There have been recent cases noted in the newspaper, or on the news, of people suffering injuries from collapsing balconies. This can occur for many reasons.
The Building Code of Australia requires that handrails be installed where the height of a balcony, deck, landing or stairwell is more than 1.0 metres from the adjoining ground level. This can also apply where there are raised ground levels within a property and a sheer rock face or similar is evident.
The previous Standards of the Building Code requirements allowed for a handrail to a height of 825mm. This was found to be inadequate as for some people it is well below waist height and can allow a person to fall and suffer substantial injuries from those balconies. The height has now been increased to 1.0 metres for most balconies, but for some high rise units the height above patio is higher. Many units are now replacing handrails to meet the current height requirements to reduce the risk of injuries, as well as litigation. Where the Owner’s Corporation do not replace the handrails as part of their risk management, they are exposed to litigation.
Current and previous Standards allow for glass handrails to be installed. In some idyllic locations, vertical toughened glass can be installed and set within the concrete slab. It has been found that toughened glass can shatter, which would leave that balcony with a substantial hole which can result in a person falling from a multi-storey building. Recent amendments to the Australian Standard for glass handrails has required that a metal capping, or handrail, be provided on or at the top edge. The reasoning is that should one (1) glass panel shatter, then the remainder of the adjoining panels can provide some restraint and prevent a person from falling.
Cantilevered external balconies, which are common on many units, can result in some minor sag due to the weight of the brick handrails. Whilst in the majority of cases this is not an issue, it can be of a concern with older buildings in beachside locations. The sag to the balcony slab may result in fine cracking where the balcony abuts the main building and a salt laden environment can cause deterioration of the steel reinforcing within the concrete. There can also be under designed or inadequately built balconies which can also result in excessive deflections. Whilst there have been very few cases of collapsed balconies, this can occur particularly if a large gathering or persons, such as a party is held on a weakened balcony.

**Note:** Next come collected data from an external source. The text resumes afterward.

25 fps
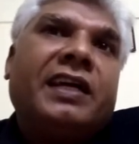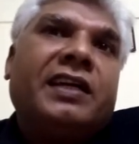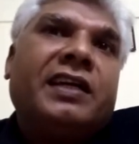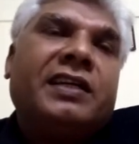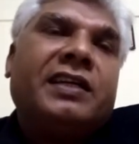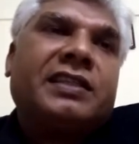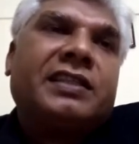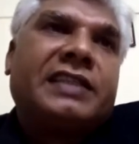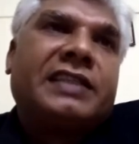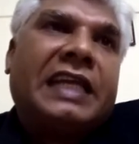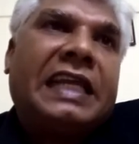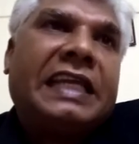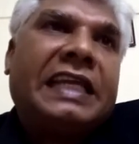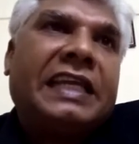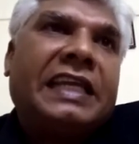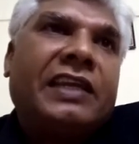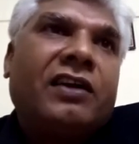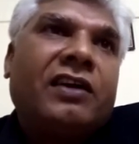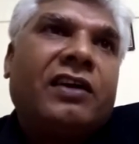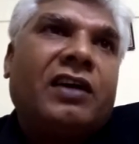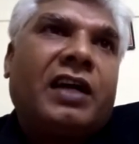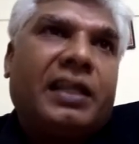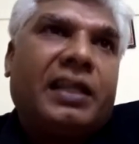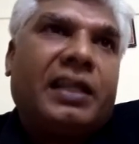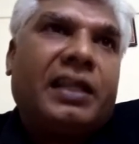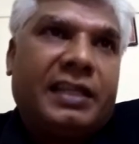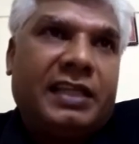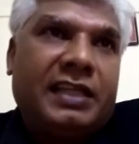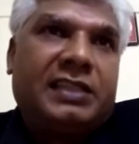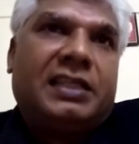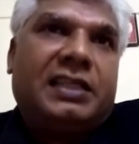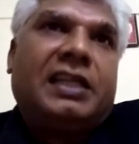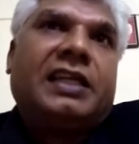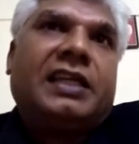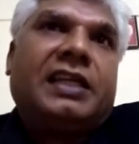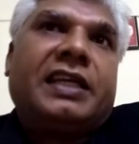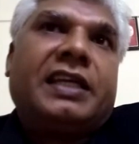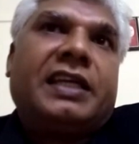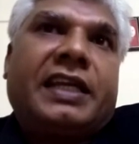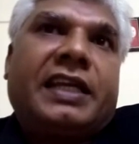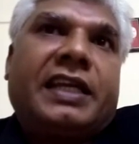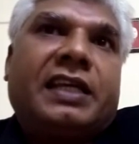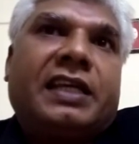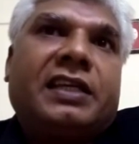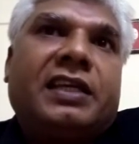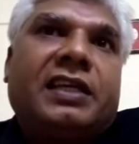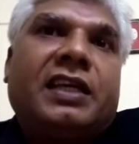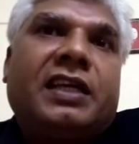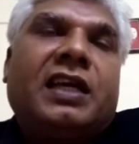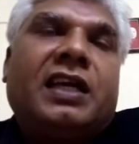சலுகையோ அதே சலுகை
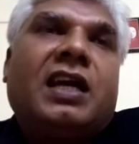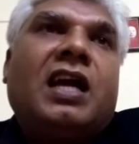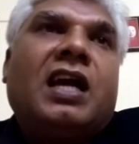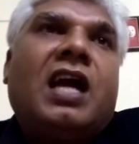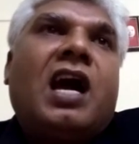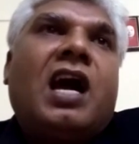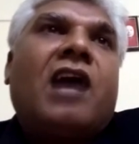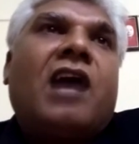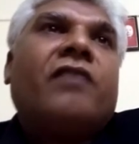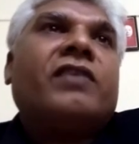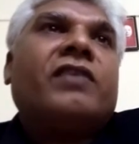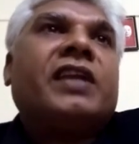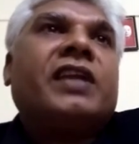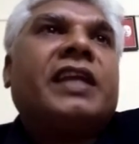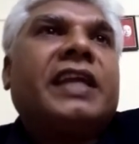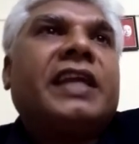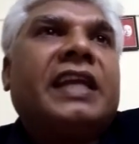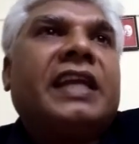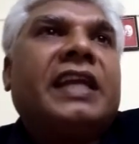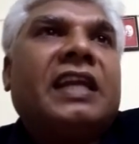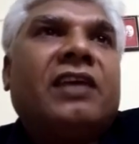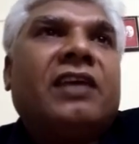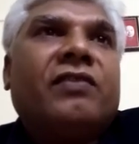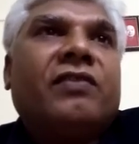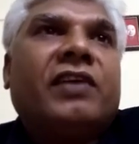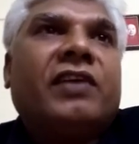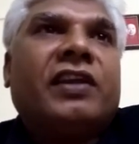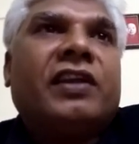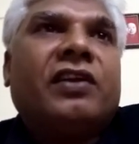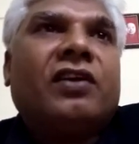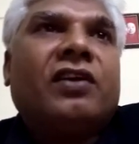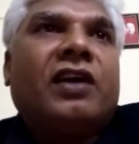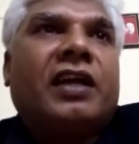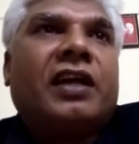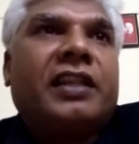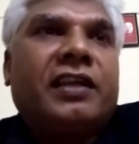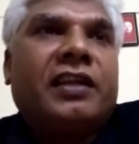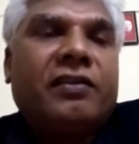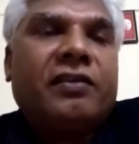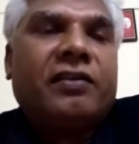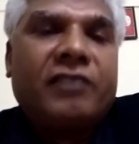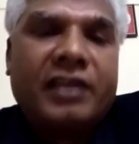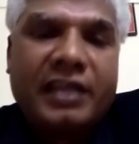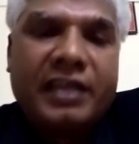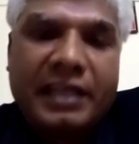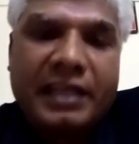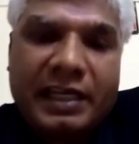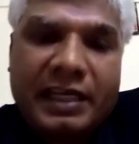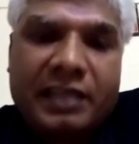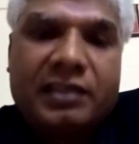எனக்கு அவருக்கு என்ன வரியோ அதே
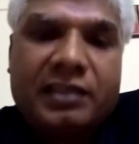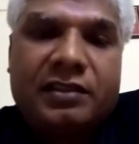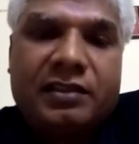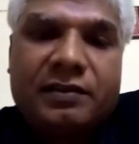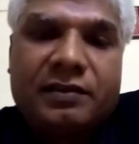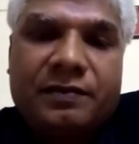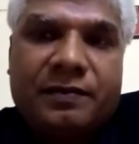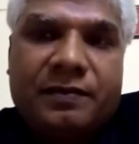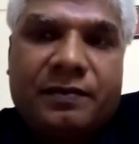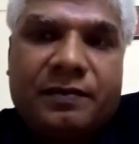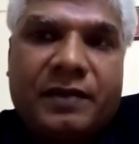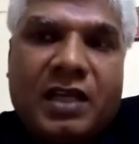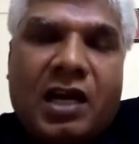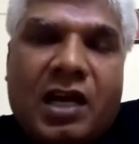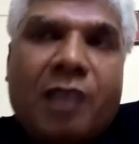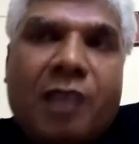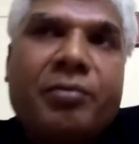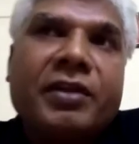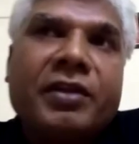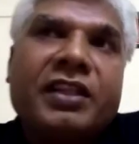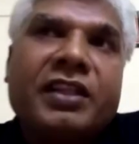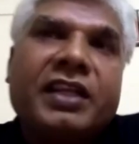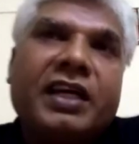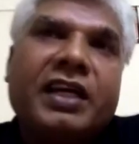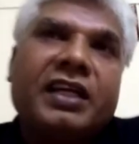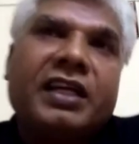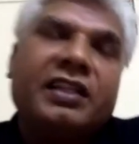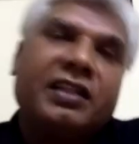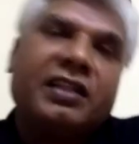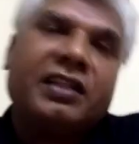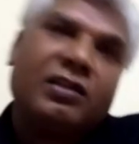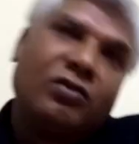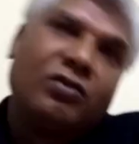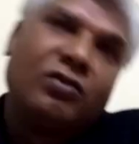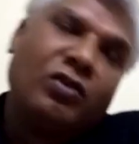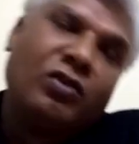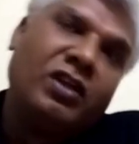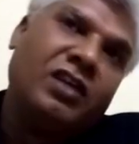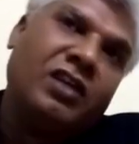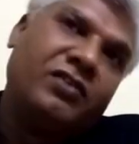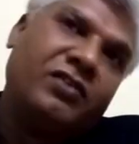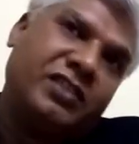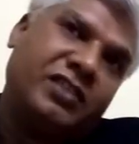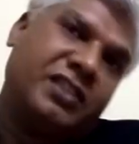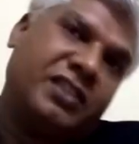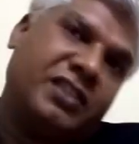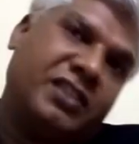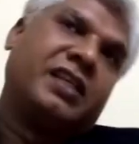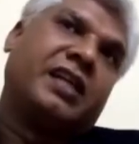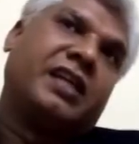வரி எனக்கு அப்படித்தான் இந்த தொழில
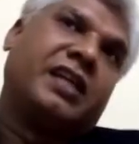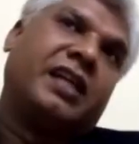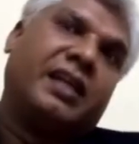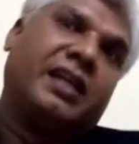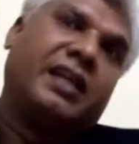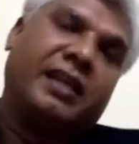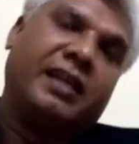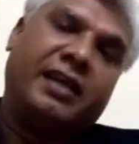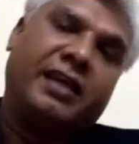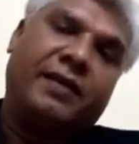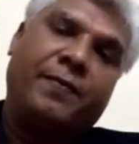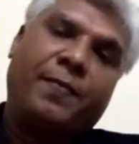வச்சிருக்கிறானுங்க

The main concern with collapsing balconies is rot and deterioration to external timber decks.
Timbers come in various durability grades and this is extremely important as many of the timbers used are a low durability grade in an external application.

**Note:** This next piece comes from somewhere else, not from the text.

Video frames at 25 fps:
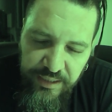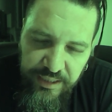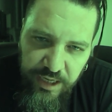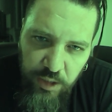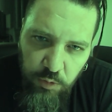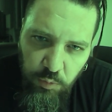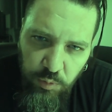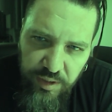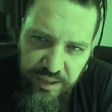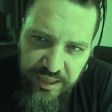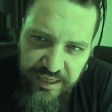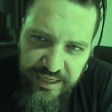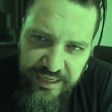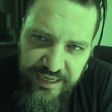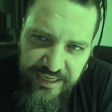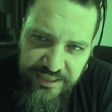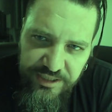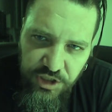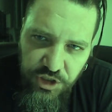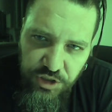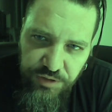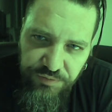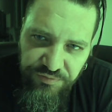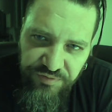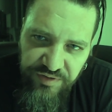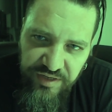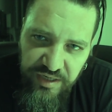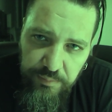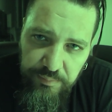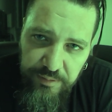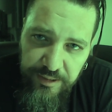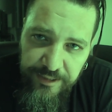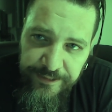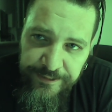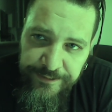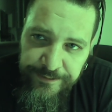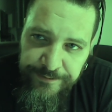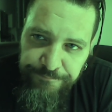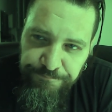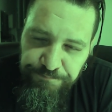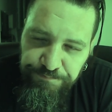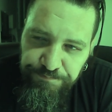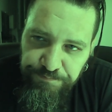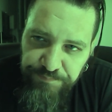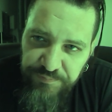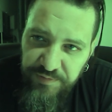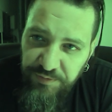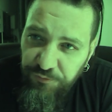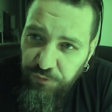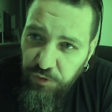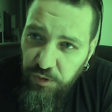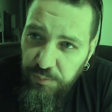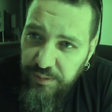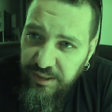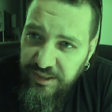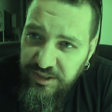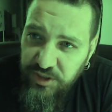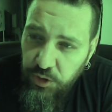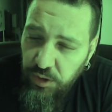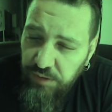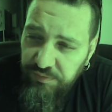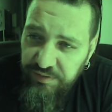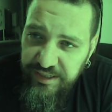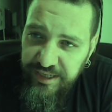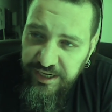uno dei classici film di formazione, vedi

As the following photographs show, attempts can be made to provide additional stabilisation to the deck, however should rot commence in the structural timbers then the structural framework is compromised and the timbers are at risk of collapse.
In some cases temporary propping is installed, however generally this is inadequate.
Further the decking boards are likely to be subject rot and deterioration due to exposure over a prolonged period of time.
It is usual practice when rot and deterioration commences, the balconies then have a limited lifespan, are structural inadequate and require replacement.
A recent phenomena that has been seen is the use of structural grade pine timbers for floor joists in enclosed balconies. Whilst this may be suitable, the entire structural adequacy and design life of the balconies is subject to the adequacy of the waterproof membranes. There have been recent cases where external timber frame and tiled balconies have collapsed due to water ingress. The water ingress can occur where bolt fixing for handrails extend through the tiles and membrane and allows water to track into the structural timbers resulting in virtual collapse of the balcony over a 3-5 year period. Also should the membrane be inadequate, or is affected by timber shrinkage, then rot will occur.
The above balcony was deflected due to rot in the main support beam, as shown in the right hand side photograph and the photo below.
The above photographs illustrate the requirements that a suitable grade durability timber be used in all external balconies, including for tiled balconies.